Exercise 2

In the second exercise you need to plot ocean depth against ocean age. You have the topography / bathymetry data and the age data. You should do this for the "deep oceans" to avoid including the continental shelves and, for that matter, the continents. The age dataset is only valid where there are magnetic stripes. Other places in the grid are flagged as "Not a Number" or NaN and will not plot. You might have to strip out these points for plotting / curve fitting though.


In [2]:
%pylab inline

from osgeo import gdal

import cartopy.crs as ccrs
import matplotlib.pyplot as plt


Populating the interactive namespace from numpy and matplotlib

Hint

You will need to have the two datasets at the same resolution and valid data shape. The data are stored in an image so re-interpolation can be done with the image resizing fanciness available in ... (guess where !)


In [11]:
from scipy.misc import imresize

etopoH = gdal.Open("../../Data/Resources/ETOPO1_Ice_c_geotiff.tif") 
etopoH_img = etopoH.ReadAsArray()[::4,::4]
del(etopoH)

ages = np.load("../../Data/Resources/global_age_data.3.6.z.npz")["ageData"]

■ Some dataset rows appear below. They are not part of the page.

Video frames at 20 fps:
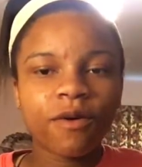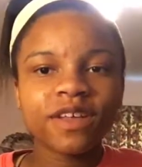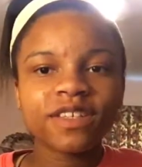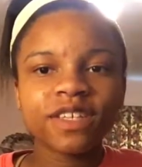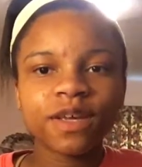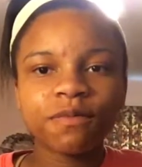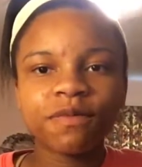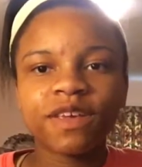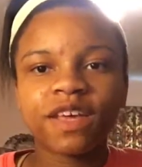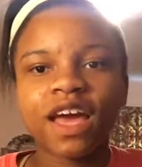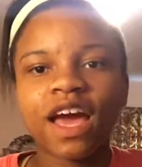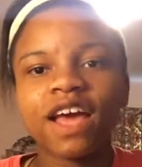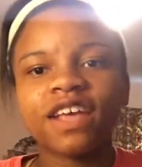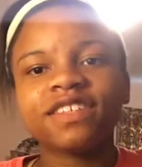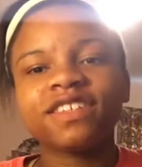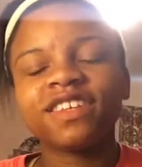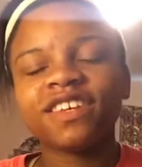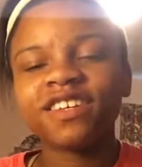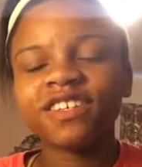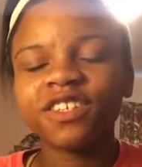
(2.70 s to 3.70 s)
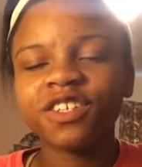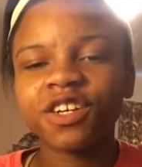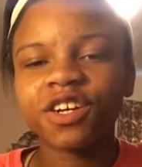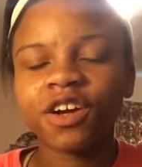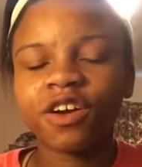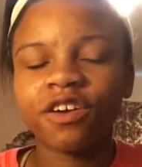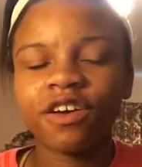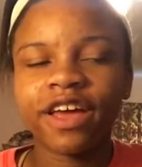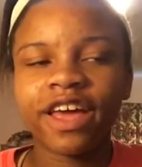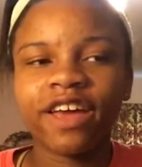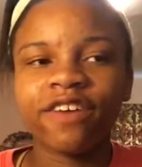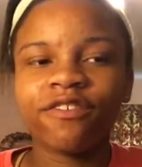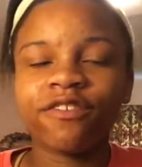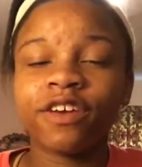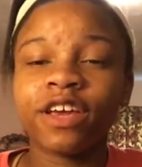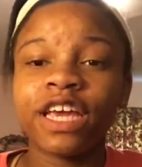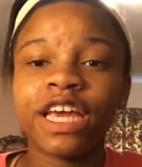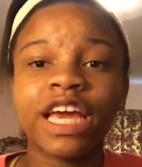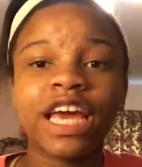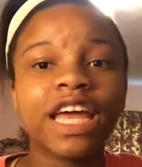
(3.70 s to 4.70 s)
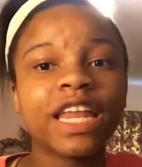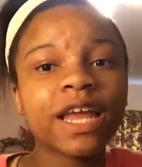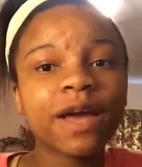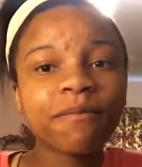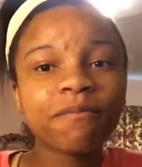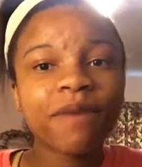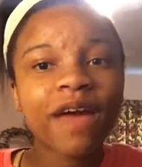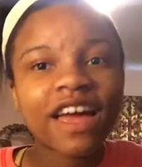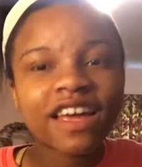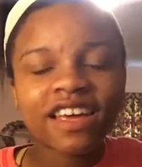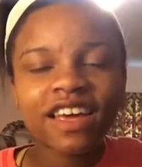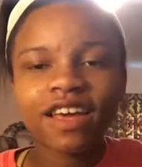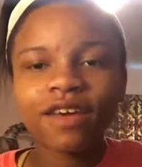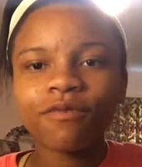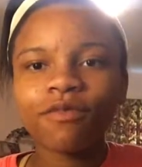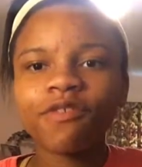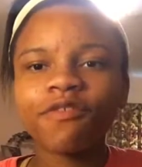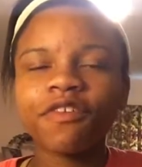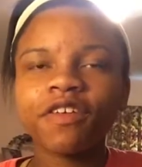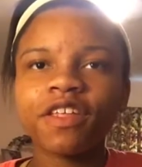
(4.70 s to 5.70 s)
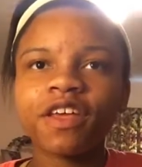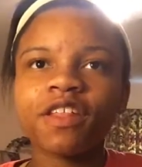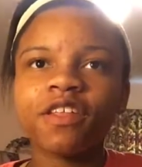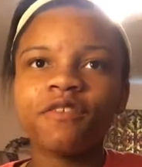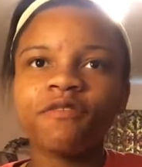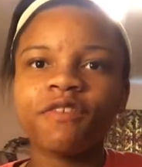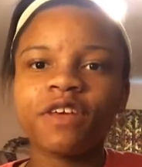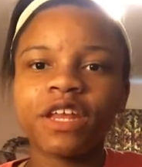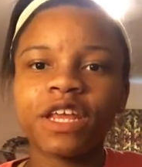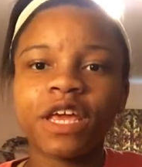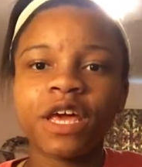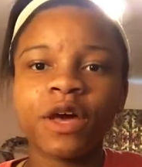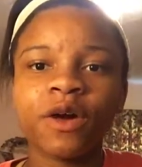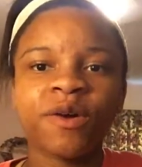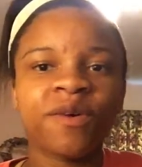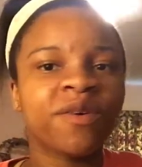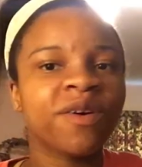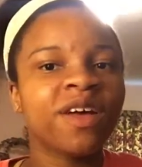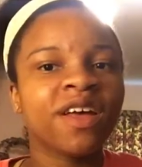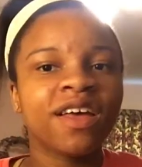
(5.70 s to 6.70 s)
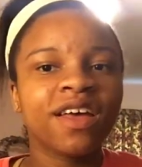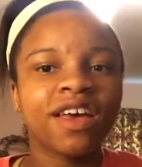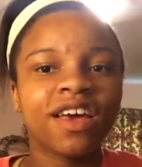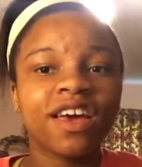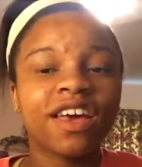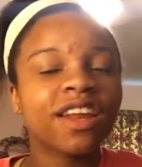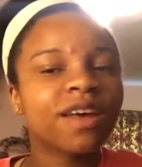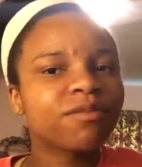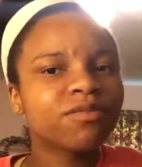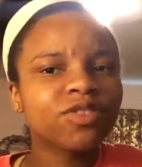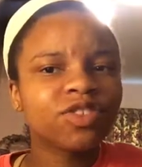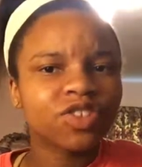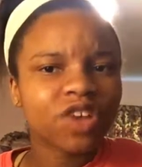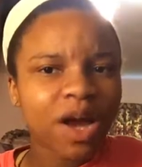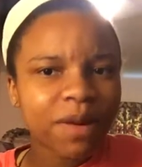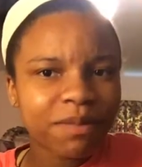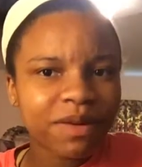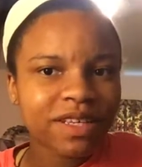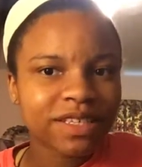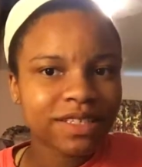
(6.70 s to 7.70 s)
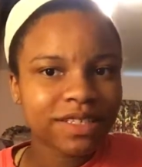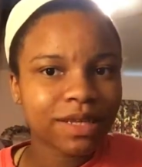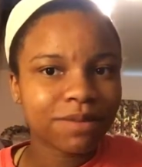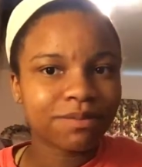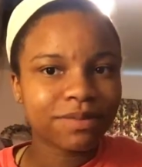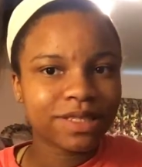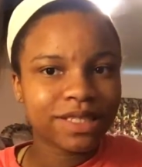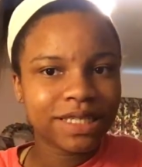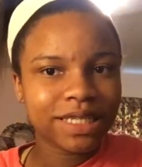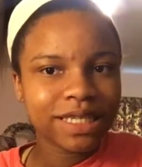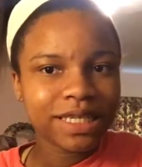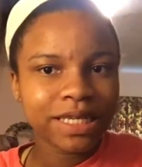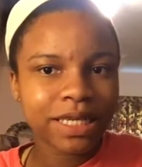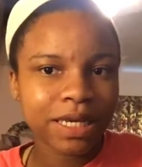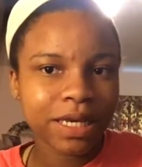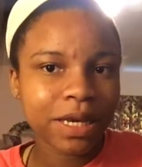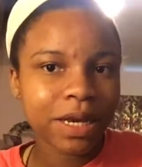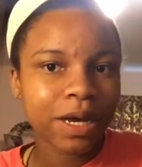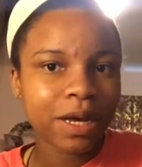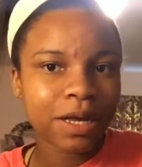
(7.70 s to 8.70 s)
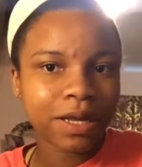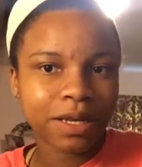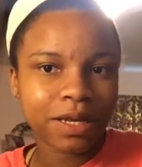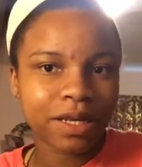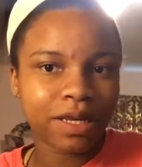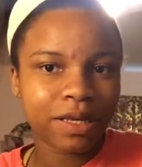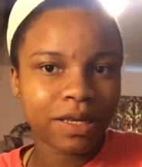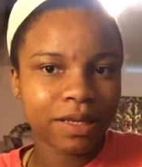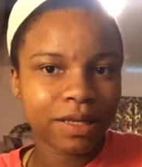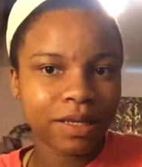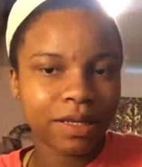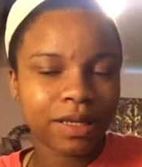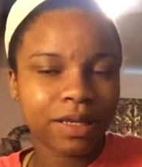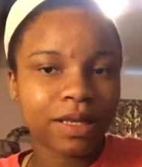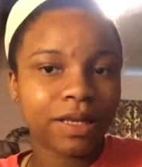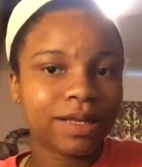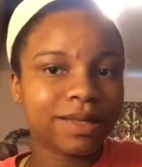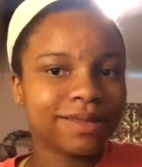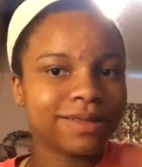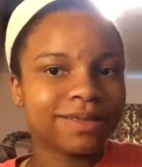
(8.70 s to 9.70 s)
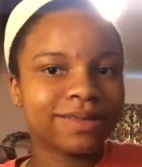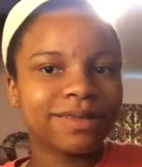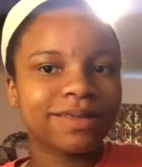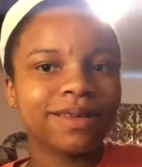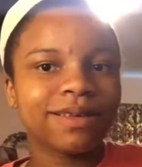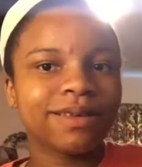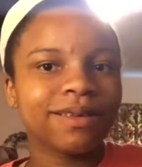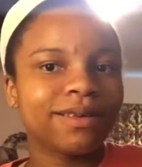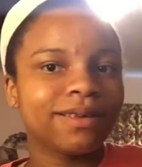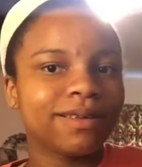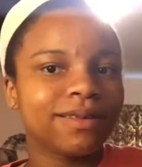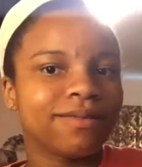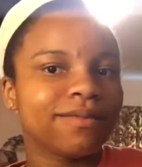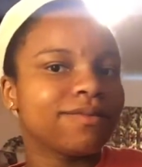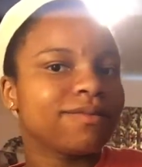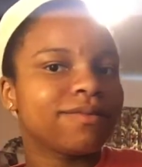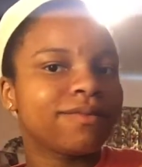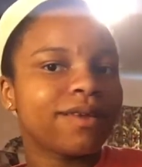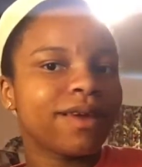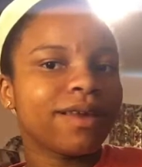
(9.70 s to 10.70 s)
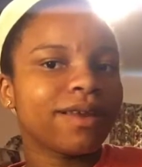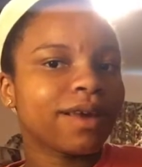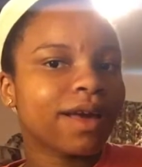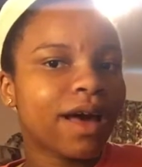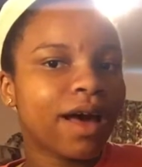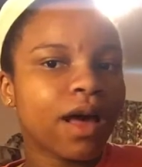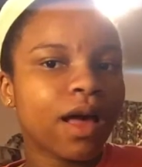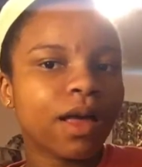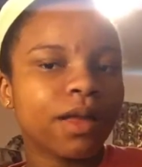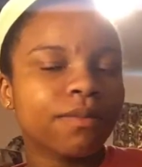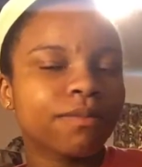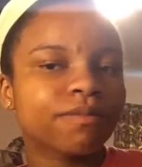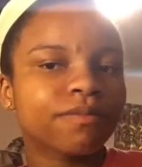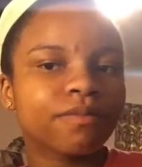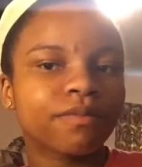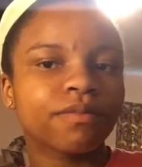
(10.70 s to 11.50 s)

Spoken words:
What's up, you guys? It's your girl Avery, and I'm back again with another video, and I'm dropping some tea on you, because TanaCon,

etopoH_1 = imresize(etopoH_img, ages.shape, interp='bilinear', mode="F")
etopoH_1[ np.isnan(ages) ] = np.nan

print etopoH_img.shape
print etopoH_1.shape
print ages.shape


(2700, 5400)
(1801, 3601)
(1801, 3601)

Task

Make an image plot of etopoH_1 and ages (check they are the same shape and same NaN mask)


In [ ]:
## Code here

In [ ]:
## Code here

Task

Make a scatter plot of the depth against age. You might need to downsample the number of points as there are a lot of them:

ages_decimated = ages[::10]
topo_decimated = etopoH[::10]

Do you see any systematic trend ?

Hint: don't worry if you do not


In [ ]:
## Code here

Smoothing

Now try interpolating the bathymetry to a smoothed / downsampled version of the ages.

ages_reduced = ages[::8,::8] # This is arbitrary, you should try some different ones

# OR

ages_reduced2 = imresize(ages, (226,451), interp='bilinear', mode="F")

# OR

ages_reduced2 = imresize(ages, (226,451), interp='bicubic', mode="F")

# OR

ages_reduced2 = imresize(ages, (226,451), interp='lanczos', mode="F")

Comment on which of these is the more effective.


In [34]:
ages_reduced  = ages[::8,::8] # This is arbitrary, you should try some different ones
plt.imshow(ages_reduced)
plt.show()

ages_reduced2 = imresize(ages, (226,451), interp='bicubic', mode="F")
plt.imshow(ages_reduced2)
plt.show()


## Have a go ...

Task

Plot the age/depth data and see if it looks smoother.

Make a scatterplot with this data too (note: you will have to downsample the bathymetry too)

Does smoothing help bring out a trend ?


In [ ]:
### Your code here

Task

Fit $ \textrm{depth} = A + B\sqrt{\textrm{age}} $ to this data and create a plot

You should be able to use

from scipy.optimize import curve_fit
help(curve_fit)

In [ ]:
### Your code here

Discussion

Obviously there are problems with the data - looking at every pixel in the image does not account for regions where there are sea mounts or other features on the ocean floor that we might consider anomalous. Actually, the other reason this doesn't work very well is that it fails to account for sediment accumulation and loading.